Daily Archives: September 3, 2009

chupacabra

Whatever it is, it sounds macabre. You can almost hear it licking its chops with an evil purr. It seems made, too, for baring fangs: the mouth begins with a pucker but through two lip-smacks the lips draw back, and the tongue tip, which starts in an affricate, lashes back to a liquid. And surely there is something otherworldly about it – it sounds like a dark cousin of abracadabra. Or perhaps some Puerto Rican curse.

Well, it is a sort of curse in Puerto Rico, at least if you ask some people there: a curse of livestock. They find bunches of their creatures dead, drained of blood through puncture wounds. The culprit: the goat sucker, chupacabra – chupar means “suck” and cabra means “goat” (you may be reminded of capricorn, which is from Latin for “goat-horned”). Sightings crop up here and there, not just in Puerto Rico but in Texas, Maine, Russia, the Philippines, the National Enquirer… It looks like a mean hairless coyote, maybe (some dead animals found and reported in as examples turned out to be coyotes with nasty cases of mange), or else a reptilian being with a ridge of sharp spines down its back, a forked tongue, large fangs, a sulfuric smell, an unearthly screech, and perhaps basilisk-like eyes, and a tendency to saltation – jumping up to 20 feet. Well, anyway, whatever it is, it ain’t pleasant.

No actual specimen of this little vampiric demon has been caught and verified yet. But with a creature like this, that only strengthens its ability to terrify, for what is more frightening than the unkown? Especially an unknown that is sort of like a refugee from Jurassic Park with a taste for blood in large quantity. This isn’t like bigfoot; you’re not so likely to hear “Don’t go out; bigfoot might get you.” Bigfoot doesn’t have a reputation for this kind of nastiness. But kids in Puerto Rico and Texas run the risk of being terrified by the threat of chupacabra. Which, on reflection, might put them right off their Chupa Chups.

This isn’t a mythical beast of long standing, though, even if it seems born of ageless tradition. It was first reported within the last two decades (but its franchise spread quickly: soon after the first incidents, reports cropped up in ever widening circles – hmmmm – throughout Latin American and beyond). And the name, which may prima facie seem to have crawled forth from some mediaeval grimoire, was invented shortly thereafter by Silverio Pérez, a Puerto Rican comedian.

catharsis

Purge from your mind the idea that this word may refer to a heretical sibling.
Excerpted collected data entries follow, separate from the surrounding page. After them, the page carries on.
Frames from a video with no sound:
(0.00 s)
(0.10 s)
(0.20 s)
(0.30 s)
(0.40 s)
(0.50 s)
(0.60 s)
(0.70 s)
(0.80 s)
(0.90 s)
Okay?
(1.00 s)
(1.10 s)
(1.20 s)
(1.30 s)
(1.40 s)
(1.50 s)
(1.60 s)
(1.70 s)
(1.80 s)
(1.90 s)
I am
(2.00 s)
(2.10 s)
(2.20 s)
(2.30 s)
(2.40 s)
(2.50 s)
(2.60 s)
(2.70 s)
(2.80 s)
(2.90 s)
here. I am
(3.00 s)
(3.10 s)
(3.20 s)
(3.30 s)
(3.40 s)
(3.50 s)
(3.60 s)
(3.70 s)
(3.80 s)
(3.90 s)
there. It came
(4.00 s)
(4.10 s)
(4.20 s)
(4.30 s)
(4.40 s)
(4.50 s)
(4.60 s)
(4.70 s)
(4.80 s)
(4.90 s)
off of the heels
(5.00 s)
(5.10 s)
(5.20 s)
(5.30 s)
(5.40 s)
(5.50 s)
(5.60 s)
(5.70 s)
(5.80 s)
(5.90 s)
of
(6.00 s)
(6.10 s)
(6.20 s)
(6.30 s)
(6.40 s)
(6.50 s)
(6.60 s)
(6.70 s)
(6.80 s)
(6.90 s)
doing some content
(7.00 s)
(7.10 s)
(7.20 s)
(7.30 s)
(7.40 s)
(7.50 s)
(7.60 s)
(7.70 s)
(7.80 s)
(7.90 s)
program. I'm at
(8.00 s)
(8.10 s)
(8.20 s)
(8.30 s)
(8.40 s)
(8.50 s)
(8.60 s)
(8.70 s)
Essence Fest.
Oh, the history of the Cathars is one rooted in catharsis, to be sure: they saw themselves as purged of sin, and so more pure, and they in turn were purged from the church – no one likes a holier-than-thou, and no one likes them less than other holier-than-thous. That engenders a transactional mismatch, each party playing the parent role to the other. But catharsis refers more often in modern English to a purging of the emotions, a release more in line with Freudian theory than with transactional analysis. It can also be used in reference to Aristotelian aesthetic theory, in an interesting contrast: whereas in psychotherapy the catharsis is accomplished by reconnecting the errant emotional reaction to its original impetus, in Aristotle it’s accomplished instead by reacting to a fictional surrogate, a sort of inoculation. And if you think that that is all, er, crap, well, that leads us to the physical sense, of which no more need be spoken here.

But is this word so purgative in its phonaesthetics? The experience of saying it is reminiscent perhaps of spitting a watermelon seed, or rather trying once to spit it and then having to hiss a remaining bit off the tip of the tongue. But all those soft sounds seem so pure, like an alabaster statue of, well, someone named Catherine, perhaps. And fair enough: although the ultimate source of Catherine is Aikateriné, the name of an early Hellenic saint, its form has long been influenced by katharos, Greek for “pure” and the ultimate source of our word du jour. And although catholic and cathedral also have different sources, we can see something so ecclesiastically white and pure in the overtones of cath that even cathode ray tube may seem softened by it. Certainly it sounds so much smoother and nicer than purgation, with that urg in there all too iconic. And the is at the end keeps it classically Greek, all white and pure. Except that the classical Greeks actually painted their temples and statues; they’re white now just because paint comes off. Does that seem like heretical revision? In this case – as in many others, notably including some prescriptivist notions in English – the “return to purity” is the real revision, an imposition to be shed like so many cat’s hairs.